Hobo range of bags made of Pinatex
Hobo range of bags made of Pinatex
How durable are the materials?
Cork is very durable, long lasting and maintaining it is simple. Pinatex has been around for three-four years. Ananas Anam has done a lot of research on its durability and longevity. In fact, I read that Skoda showcased two new SUVs – Vision IN and VW Taigun – in which they have replaced leather for the car seats with Pinatex at the Auto Expo in Delhi earlier this year.
Cactus leather
Cactus leather
How many bag designs do you have?
We went live in January 2020 with 15 different bags and wallets
in a couple of colours. We are constantly adding to it and plan to
design men’s accessories soon.
Was cost a concern while producing the bags?
Getting it right was more important than the cost. Pinatex is manufactured by only one company. There are no alternatives, so the cost is what it is. Anything that is recycled is costlier —recycled zippers and fabrics are five times more expensive.
One of the big challenges in the fashion world is greenwashing. Brands say they are sustainable, but when one reads the fine print, one realizes that only a small part is. We list our suppliers on our website and each material comes with the right certifications. We want people to ask questions and know what goes into the product. Our products are expensive, but also genuine.
Do you plan to source fabrics locally as well?
There are many sustainable fabrics available in India. As a country, we have a lot of traditional practices that are eco-friendly. I come from Bengal and conducted a lot of research in
the state. We are exploring Khesh, a material woven out of old cotton saris. The saris are torn into strips, turned into yarn and then rewoven. We are also testing Madur mats woven out of reeds.
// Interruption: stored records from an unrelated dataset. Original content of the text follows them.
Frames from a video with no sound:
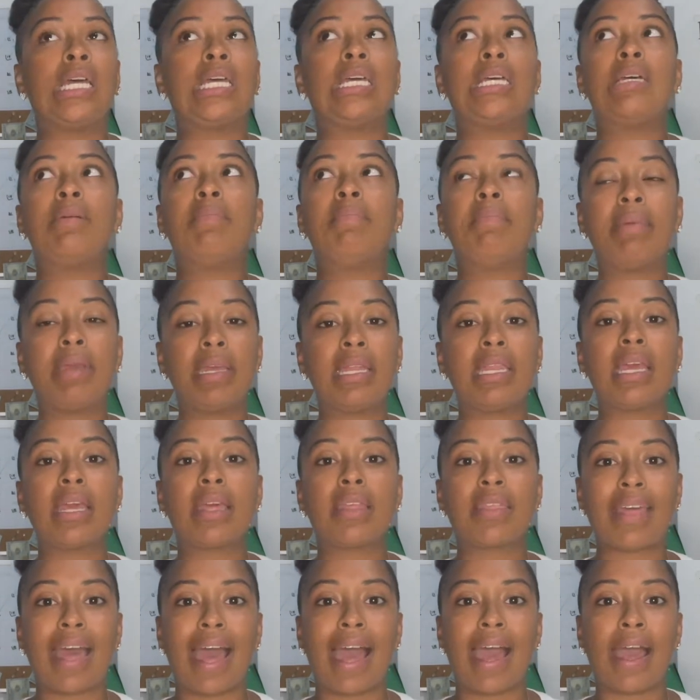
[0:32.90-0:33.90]
meaning
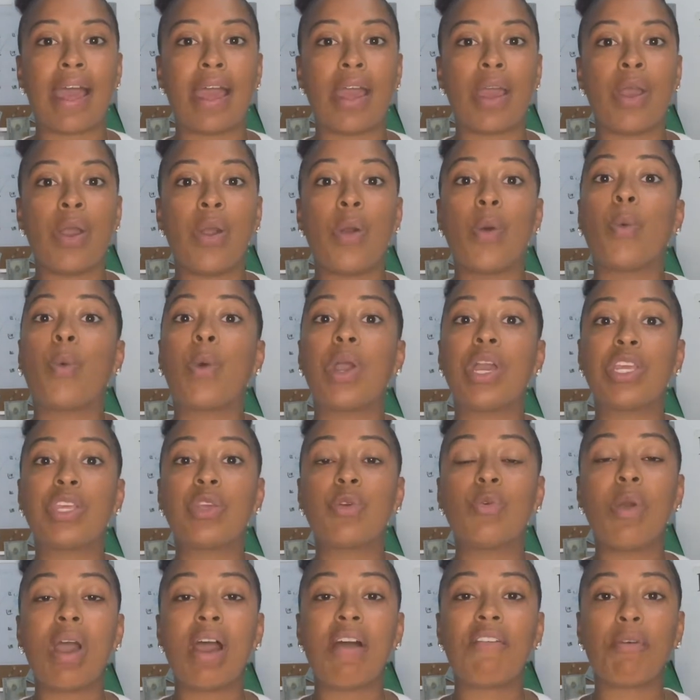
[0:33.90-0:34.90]
that when
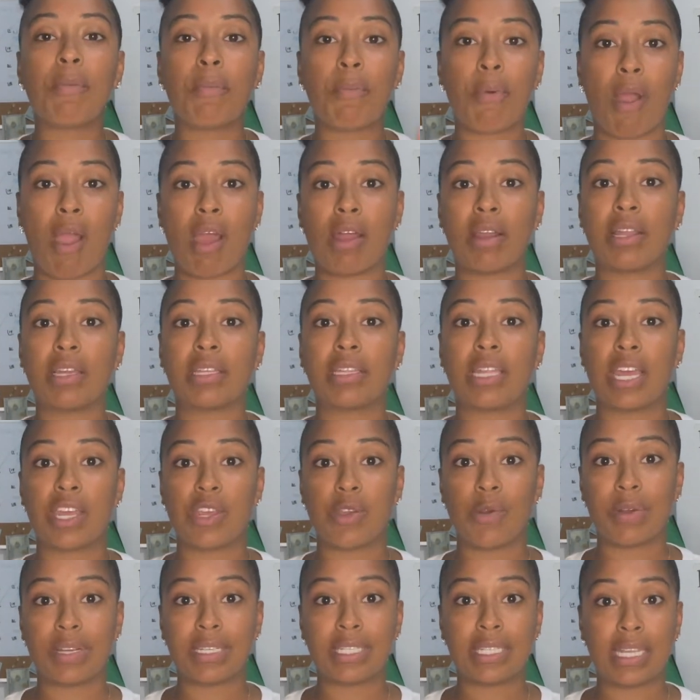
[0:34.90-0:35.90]
you have a product that
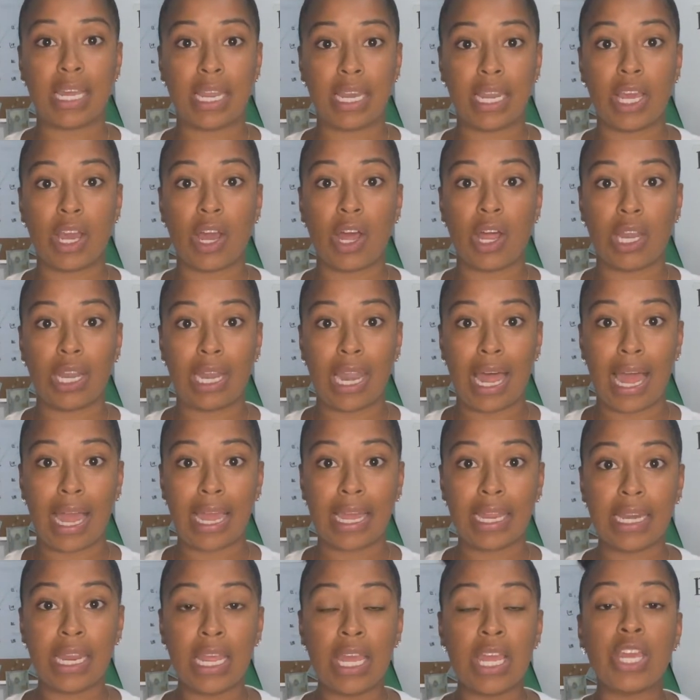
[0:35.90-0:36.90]
you are selling
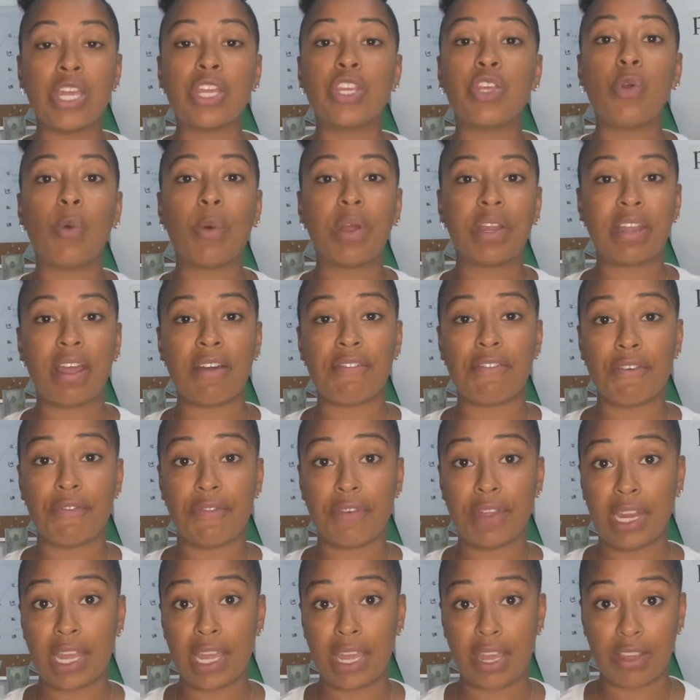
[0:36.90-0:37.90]
online, you are not
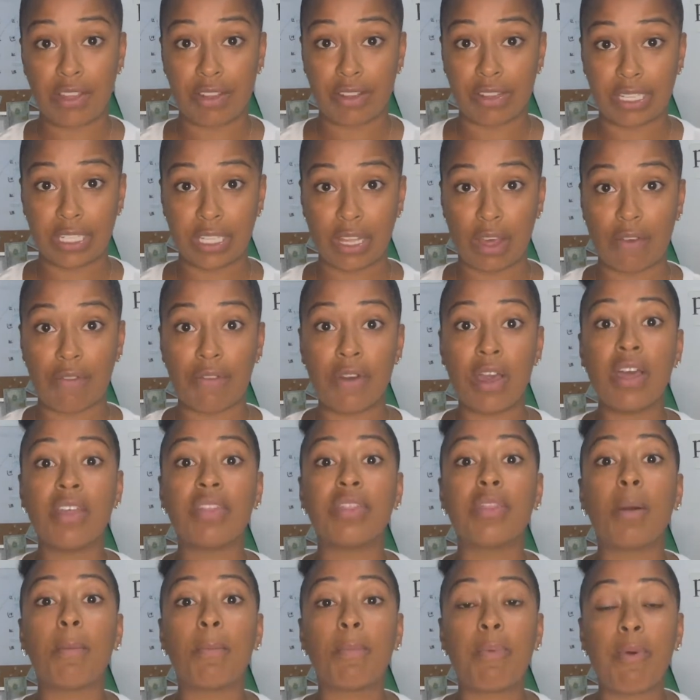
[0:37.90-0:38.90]
fulfilling it yourself.
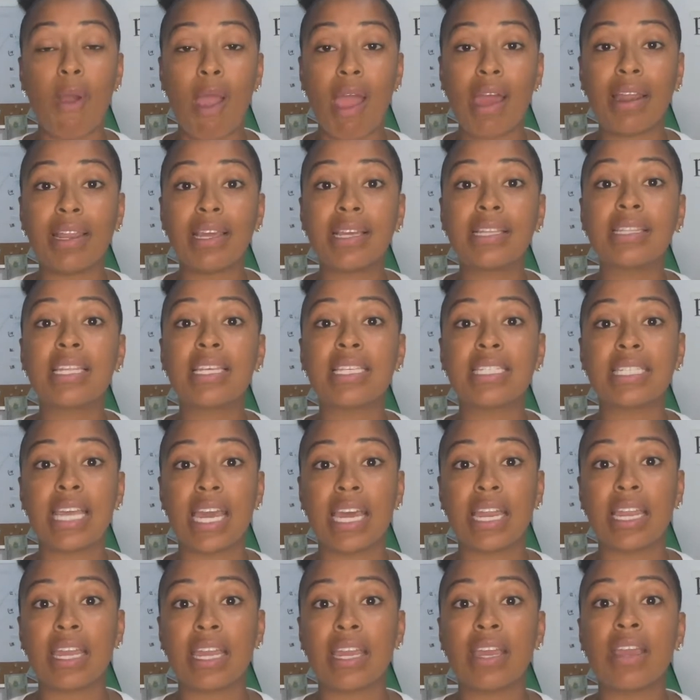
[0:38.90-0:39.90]
The product is
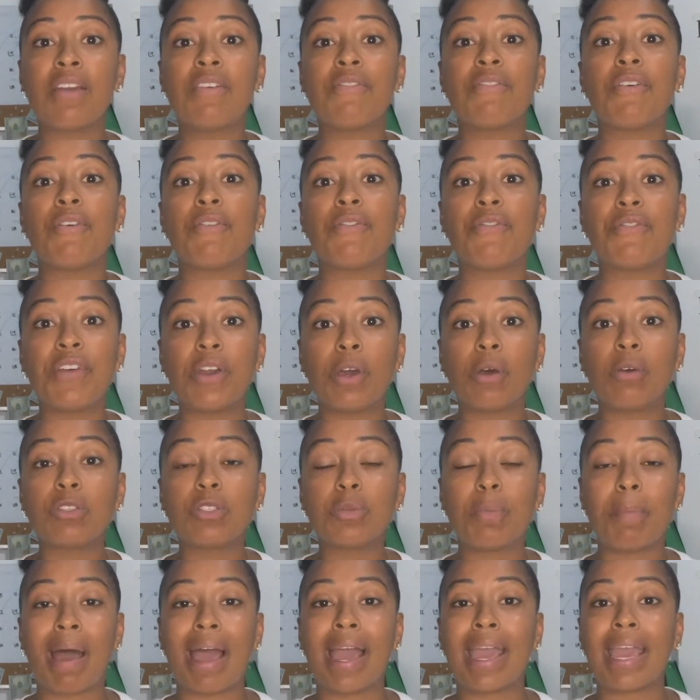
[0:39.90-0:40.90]
getting fulfilled
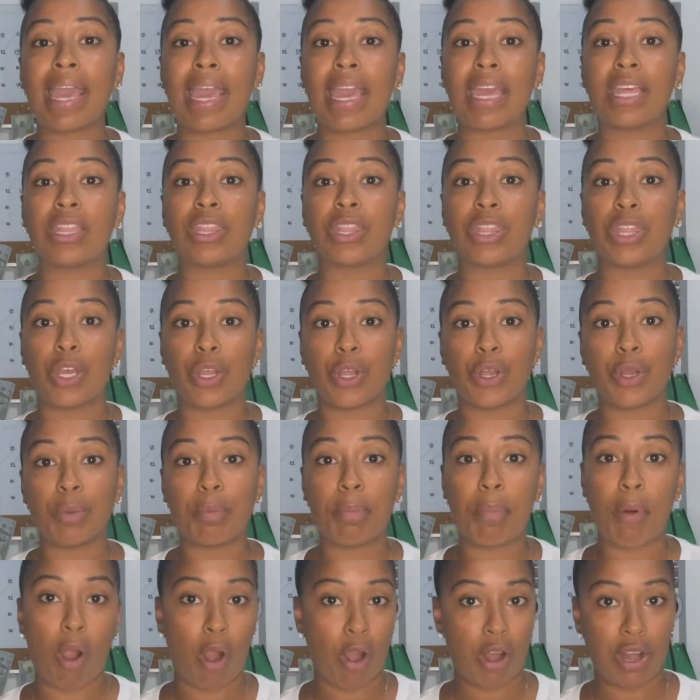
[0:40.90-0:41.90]
by a third
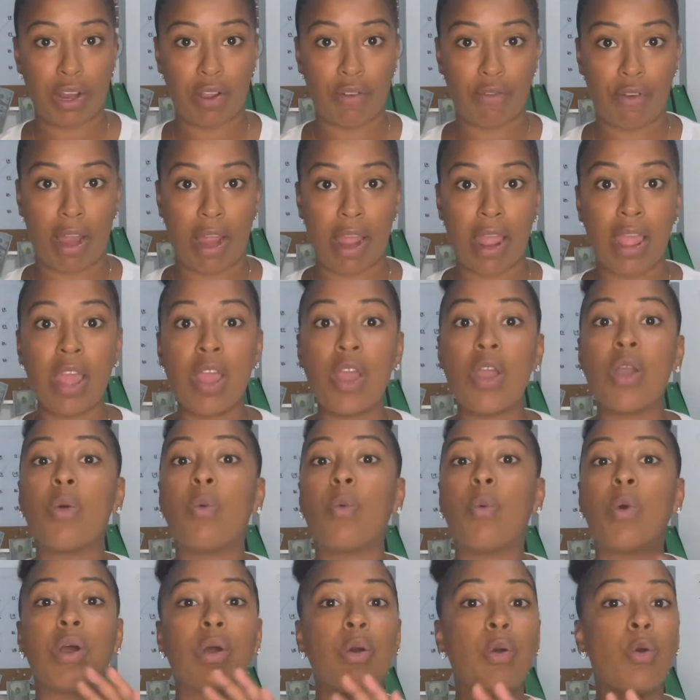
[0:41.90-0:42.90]
party, right?
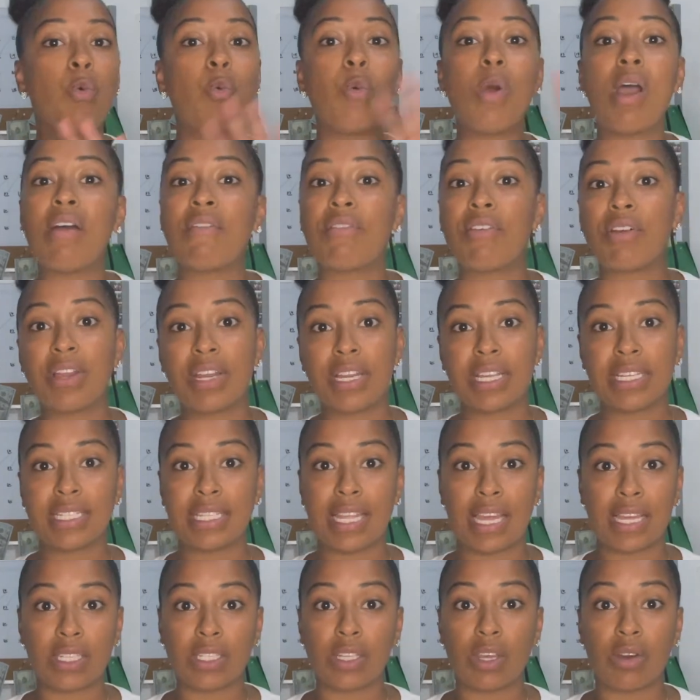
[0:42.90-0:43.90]
Well, whoever it is
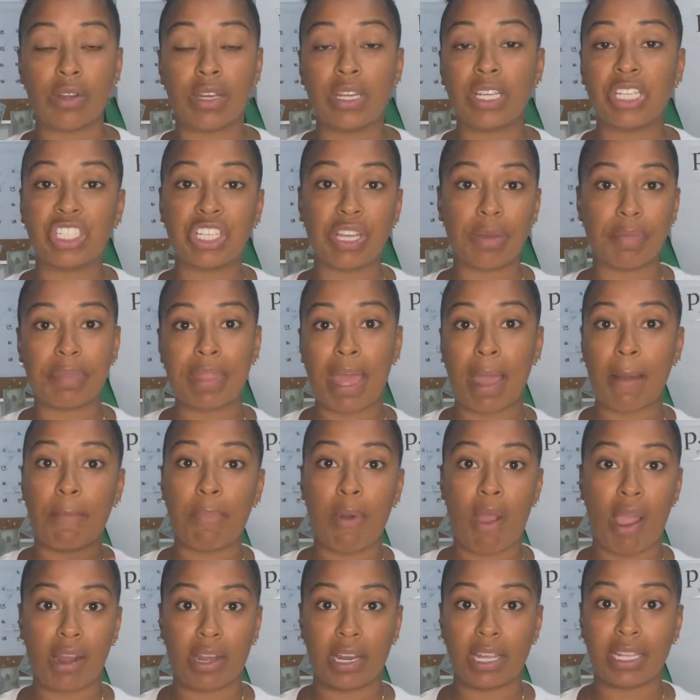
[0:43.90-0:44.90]
that's going to ship that
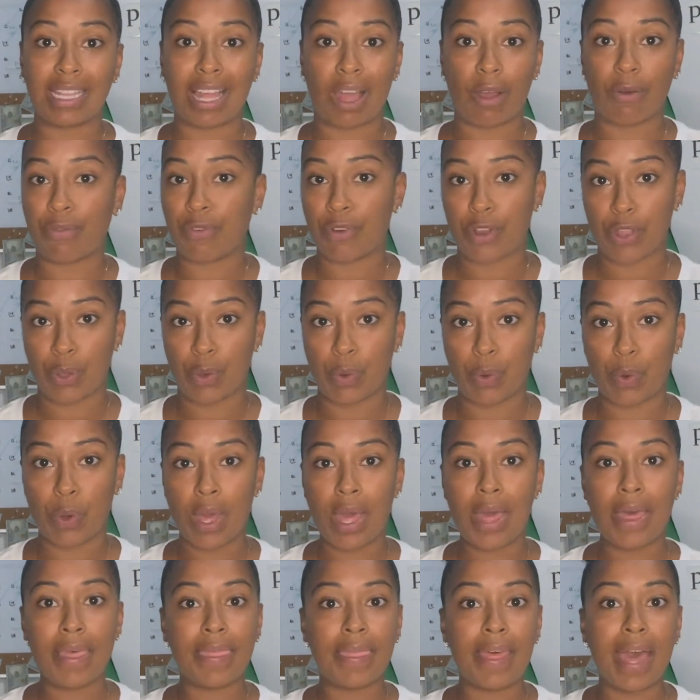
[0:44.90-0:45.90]
product out for you.
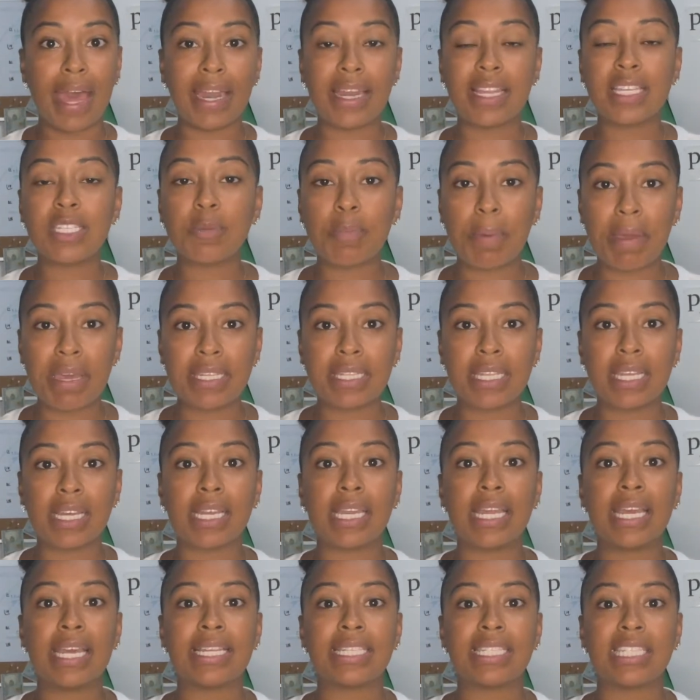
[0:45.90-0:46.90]
That is
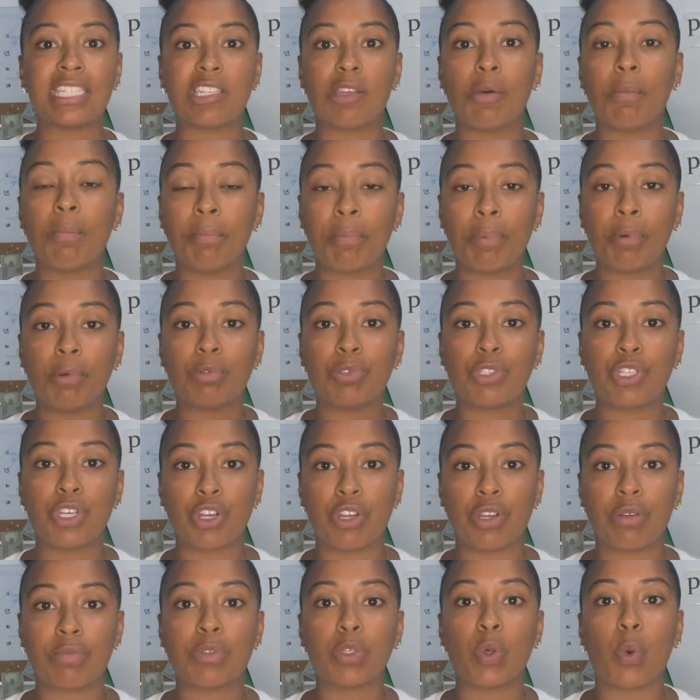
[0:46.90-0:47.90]
basically, in simple
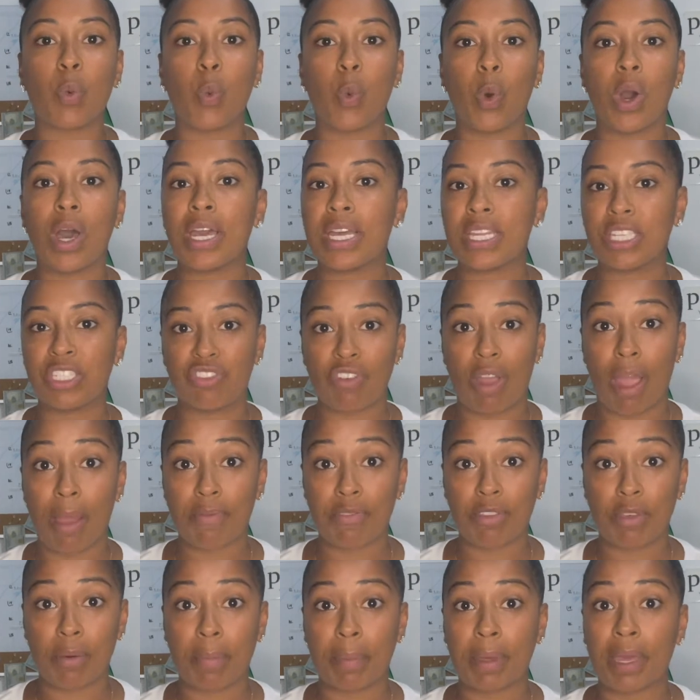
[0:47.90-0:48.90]
terms, what is
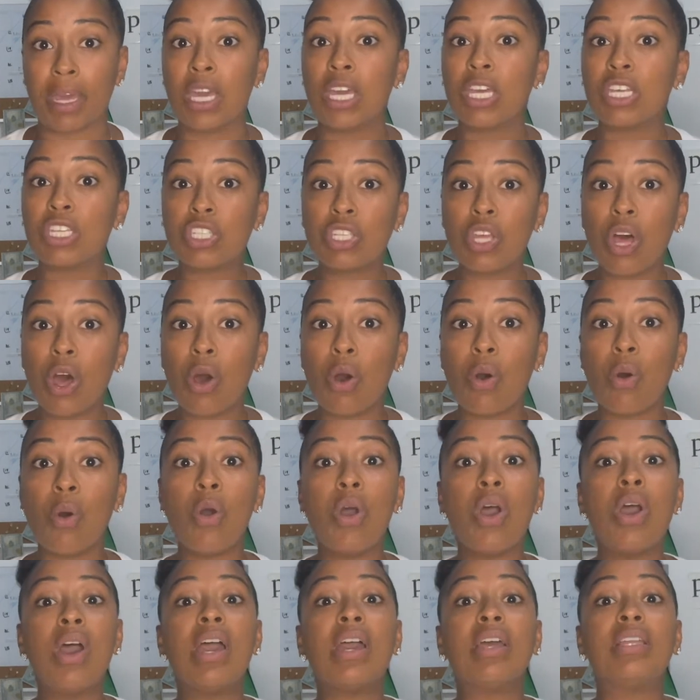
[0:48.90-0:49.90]
dropshipping. So
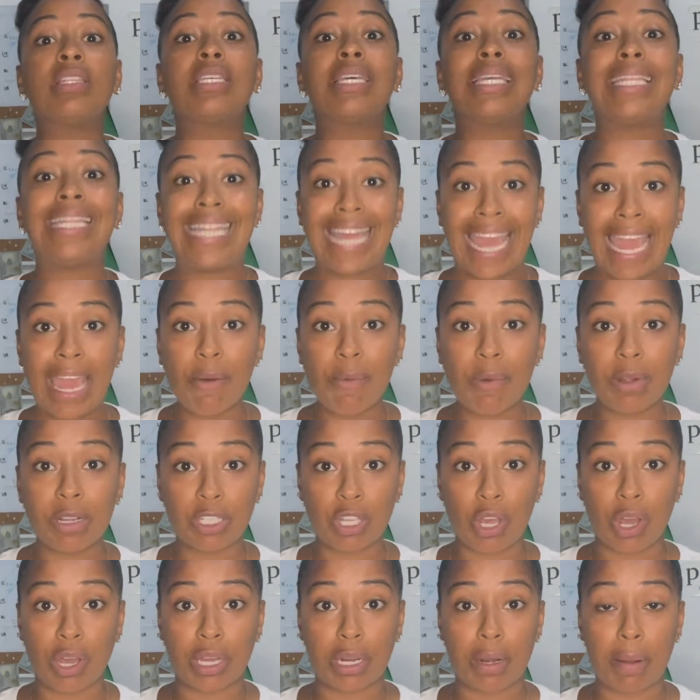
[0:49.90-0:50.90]
today we're
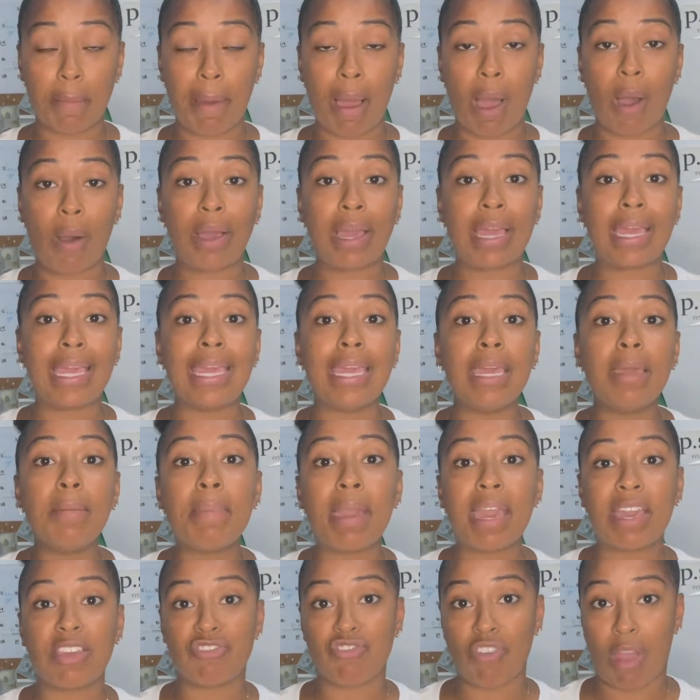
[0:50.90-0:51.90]
talking about
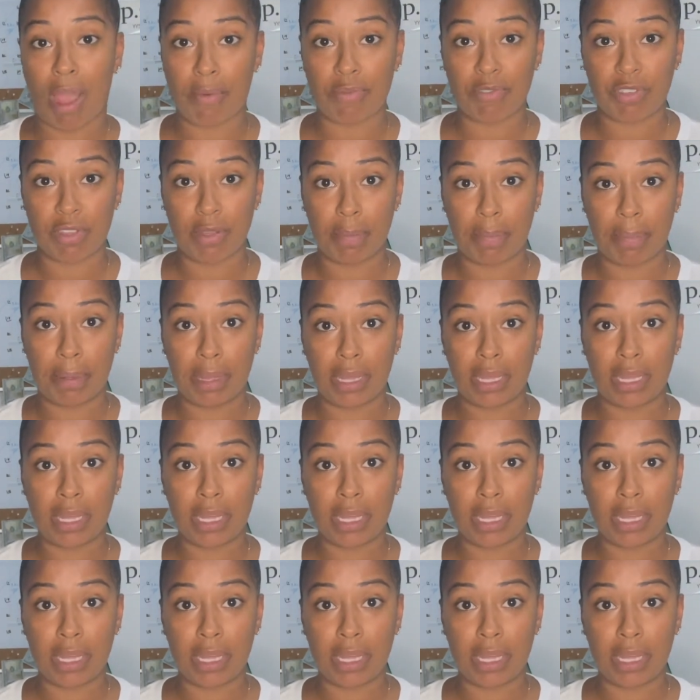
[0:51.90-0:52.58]
eBay dropshipping.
Another company that we are in talks with is Malai Biomaterials. There is a lot to be explored in India. At the same time most of the cutting-edge research is happening outside the country. I am very conscious of the carbon footprints generated when importing materials. I want to offset this. I want to incorporate more Indian options into the range, but I will not stop using international fabrics altogether.
What is your definition of sustainability?
Everyone interprets it differently. For us, it was important, as a brand, to agree on what is sustainable. We don’t compromise on eco-friendly materials or our choice of certified partners.
Even when it comes to our choices of growth, we consciously chose to stay away from Amazon because they package products in tons of plastic. We are talking to other e-commerce platforms such as Tata Cliq and Nykaa to grow the brand.
What are your goals for 2020?
A large part of our job is to go out there and tell people why we are different. Creating and spreading awareness about the brand and the materials we use is our biggest goal right now. There is a mental block against expensive, non-leather materials.
Six months ago, I knew nothing about these fabrics, but today it is ingrained in my team because we have read so much and educated ourselves to get here. India will take time to catch up. Right now, the movement is on the side lines. We want more people to make similar products because then it will become mainstream.